◆ WHAT YOU WILL DO ◆
Copy all the entries word for word, but omit the pictures.

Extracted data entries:
+---+

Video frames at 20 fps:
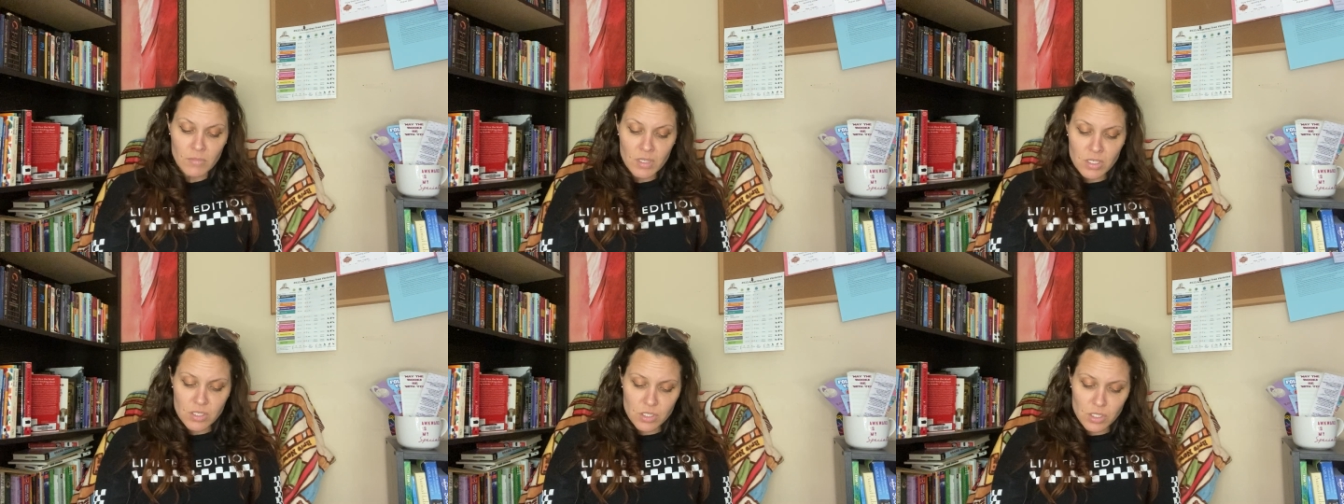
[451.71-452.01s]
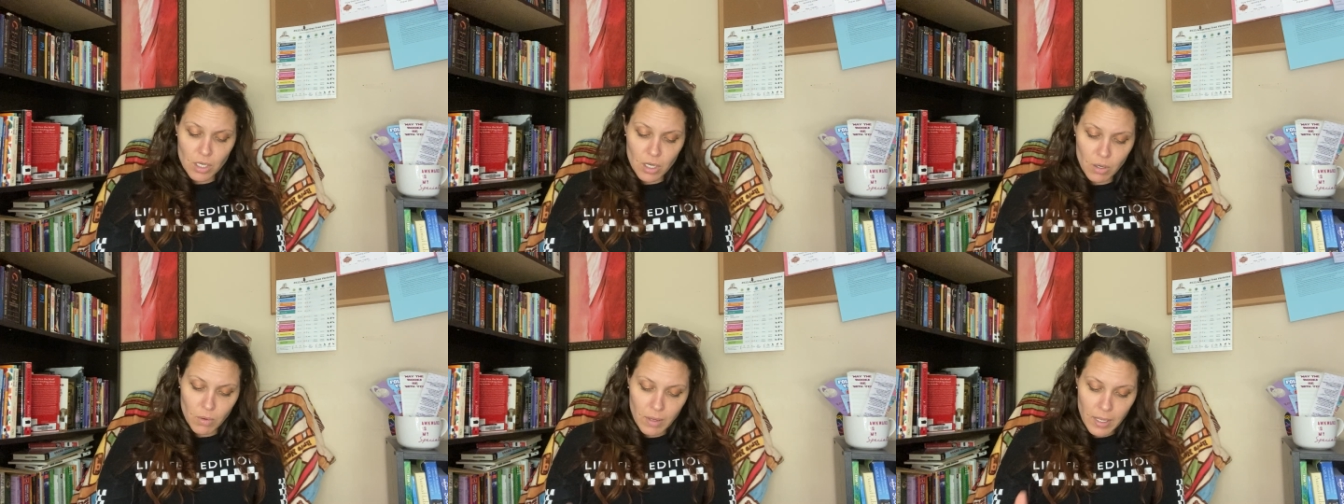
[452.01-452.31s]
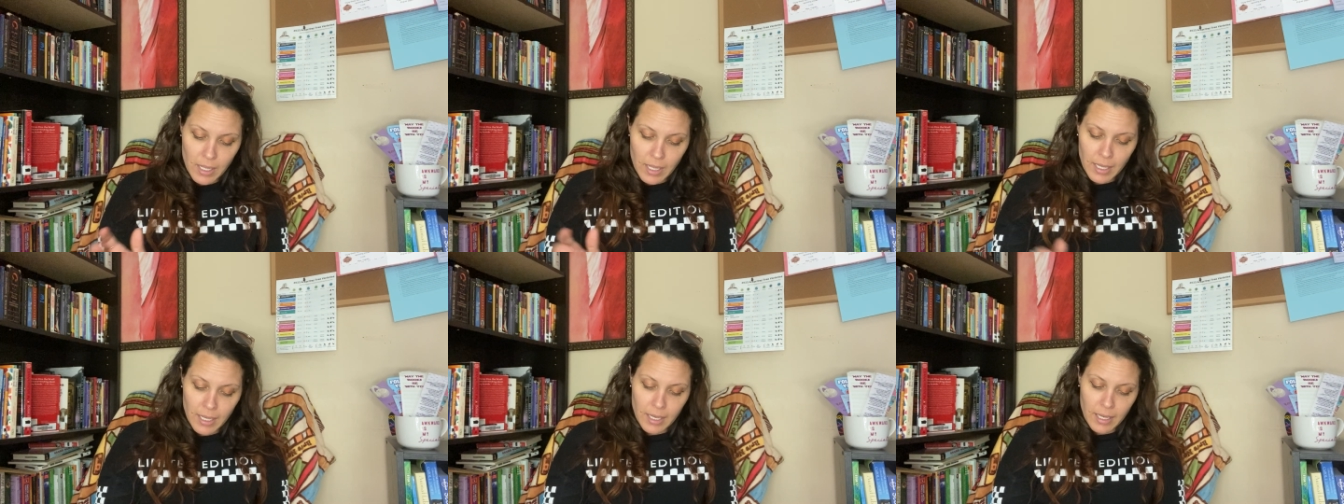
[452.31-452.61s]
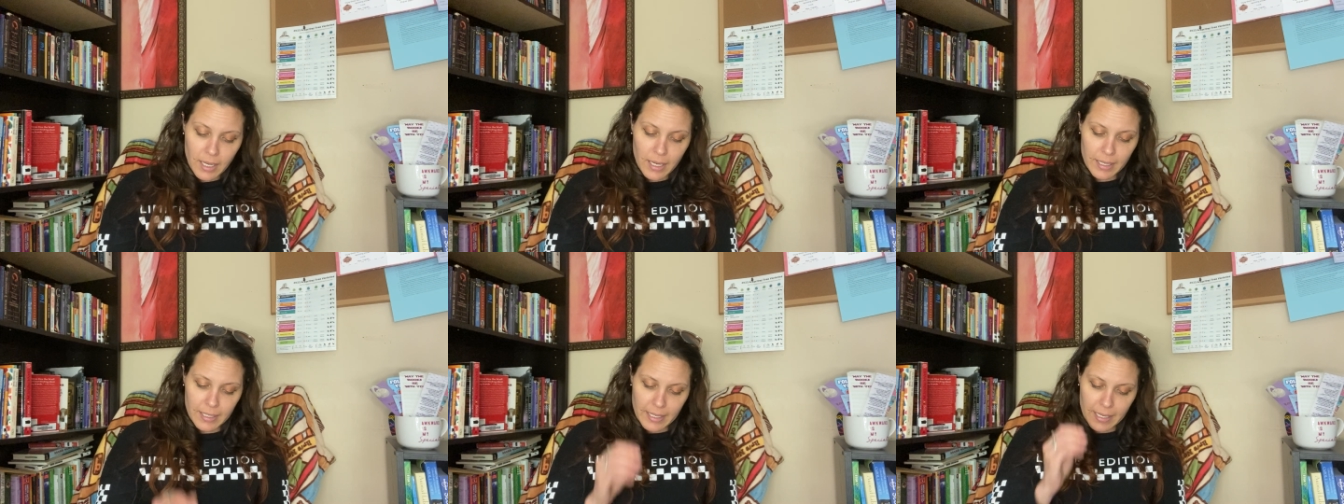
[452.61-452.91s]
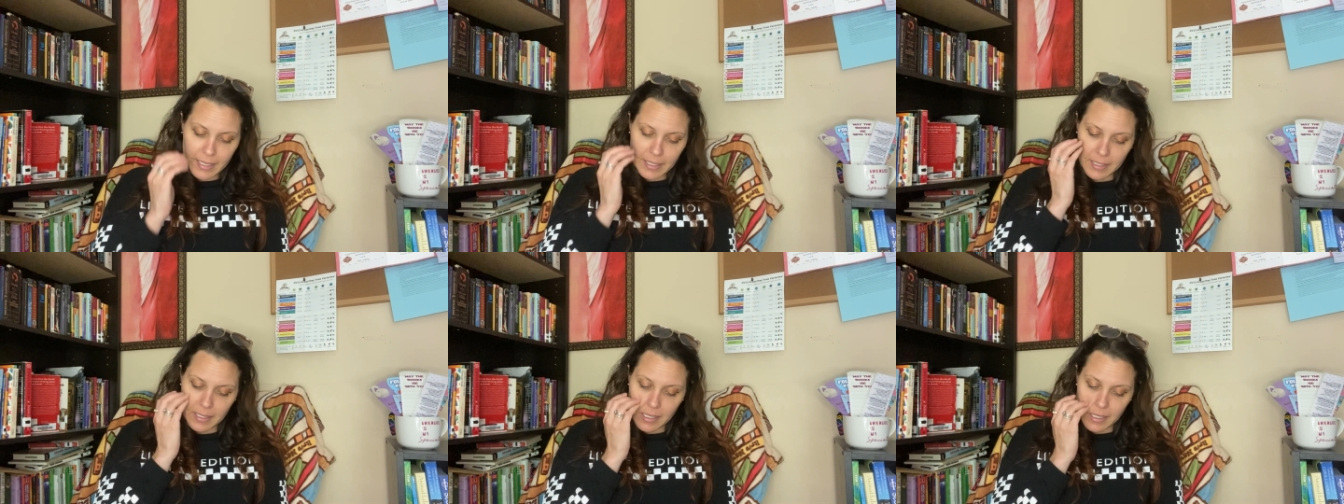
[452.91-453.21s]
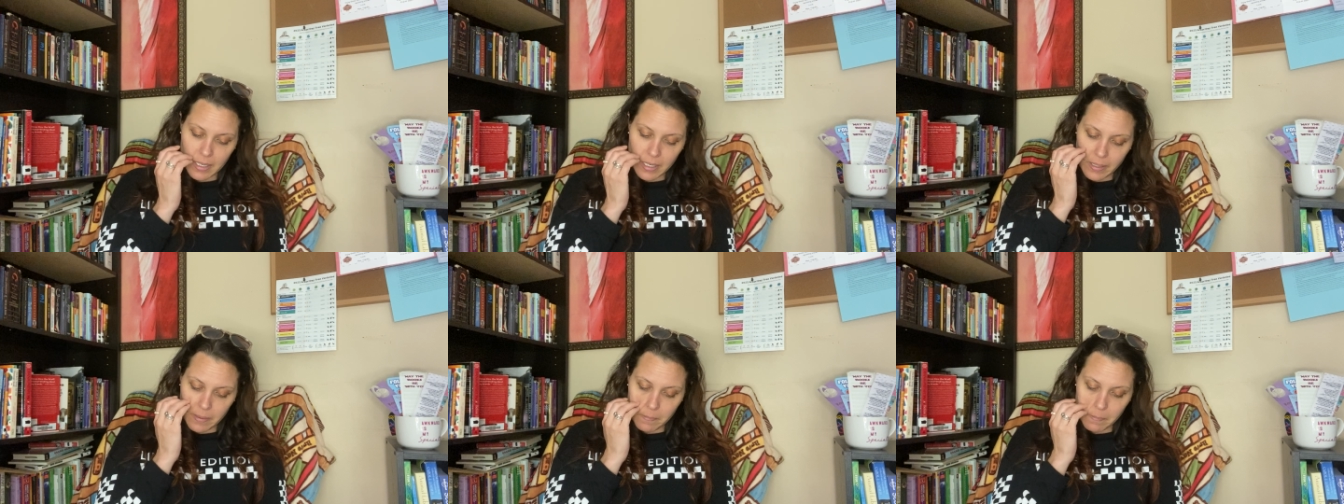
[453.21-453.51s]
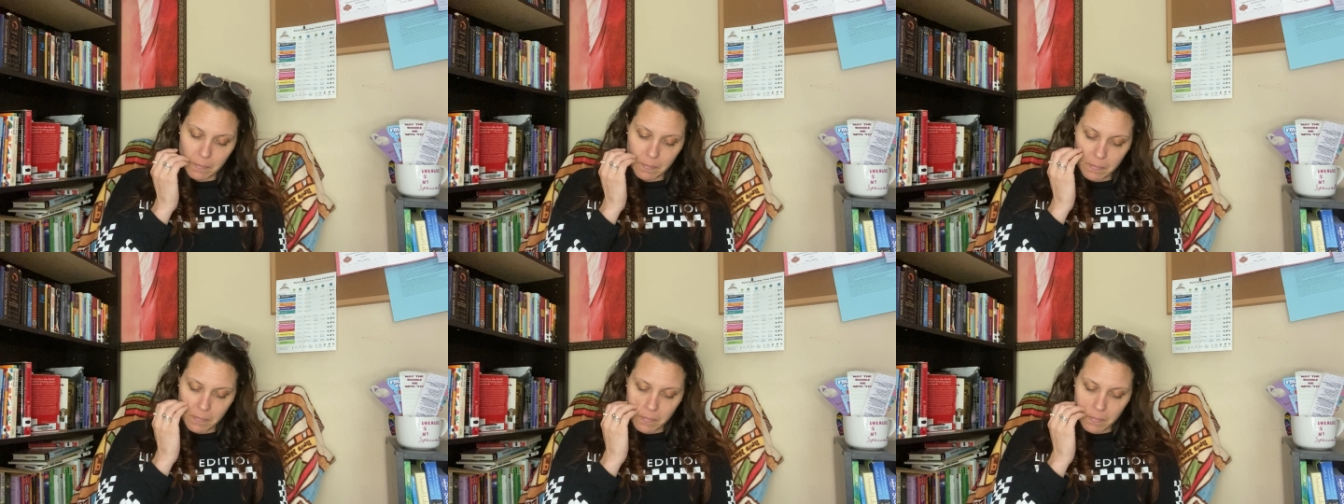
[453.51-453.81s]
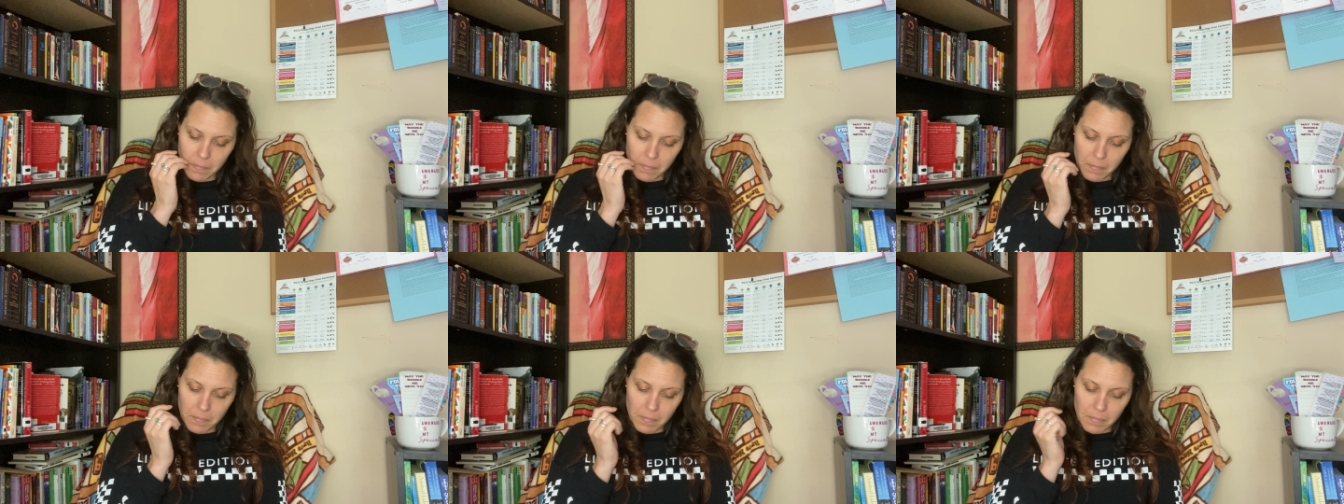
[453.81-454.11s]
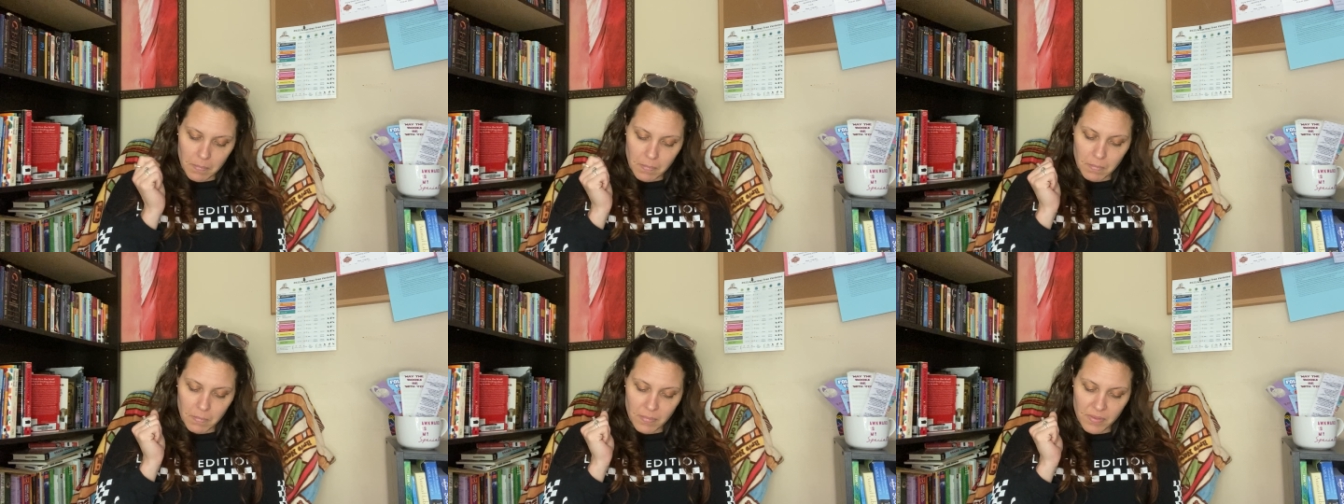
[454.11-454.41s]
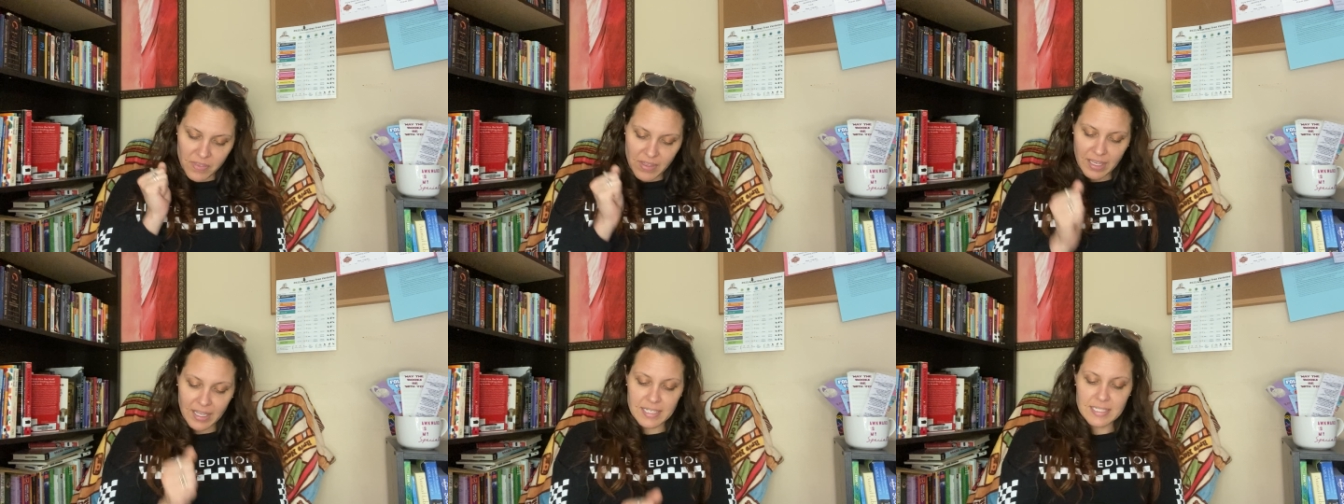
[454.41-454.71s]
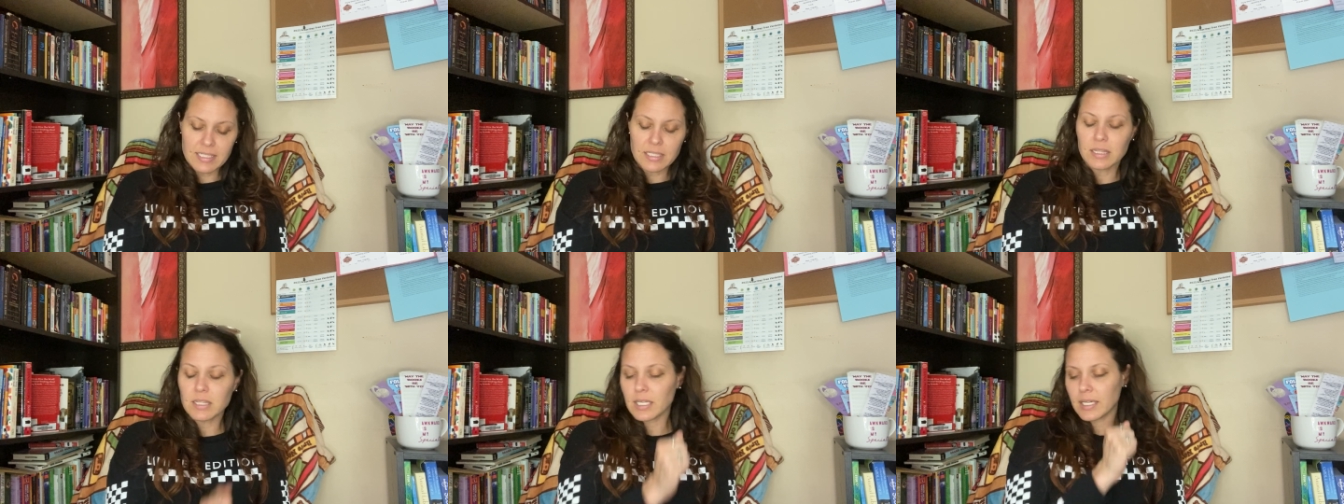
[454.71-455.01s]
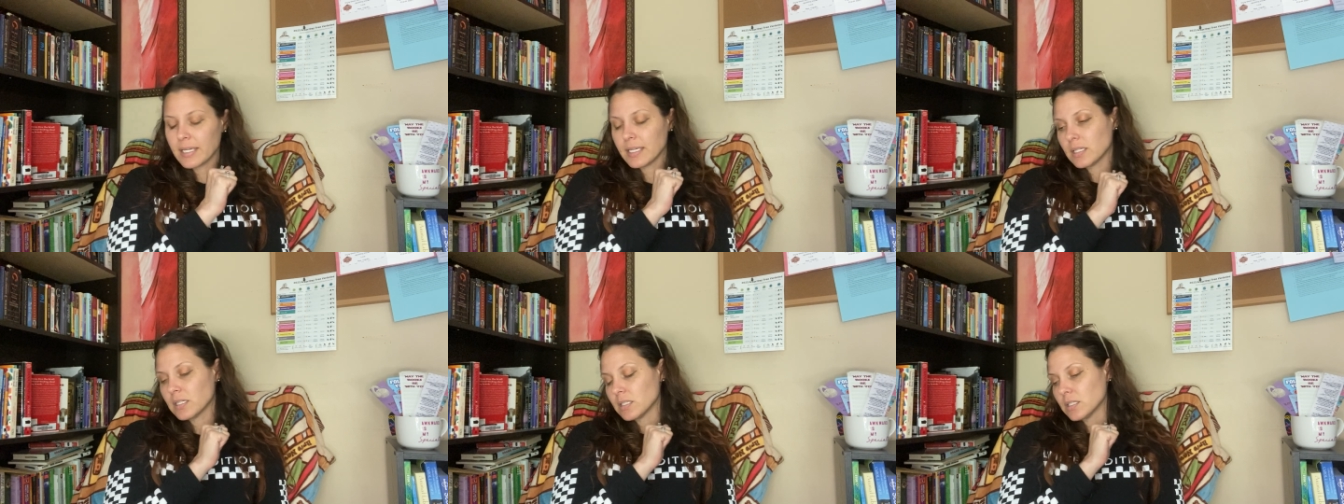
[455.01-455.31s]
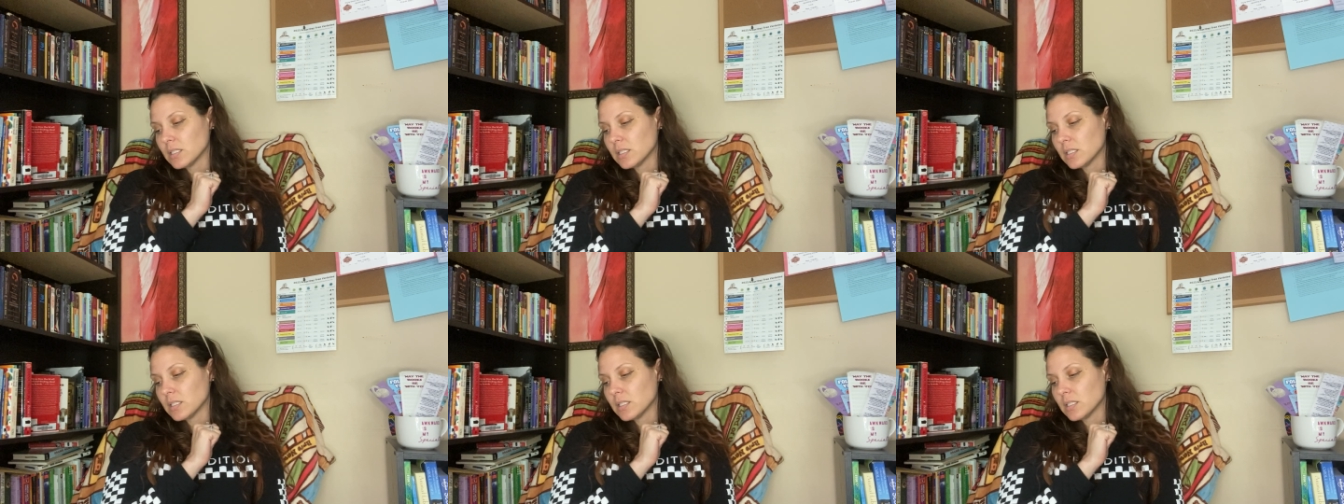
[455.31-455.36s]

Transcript: So, again, the thing I didn't like,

+---+

◆ SOLUTION TO THIS EXERCISE ◆
Video frames at 20 fps:
[451.71-452.01s]
[452.01-452.31s]
[452.31-452.61s]
[452.61-452.91s]
[452.91-453.21s]
[453.21-453.51s]
[453.51-453.81s]
[453.81-454.11s]
[454.11-454.41s]
[454.41-454.71s]
[454.71-455.01s]
[455.01-455.31s]
[455.31-455.36s]

Transcript: So, again, the thing I didn't like,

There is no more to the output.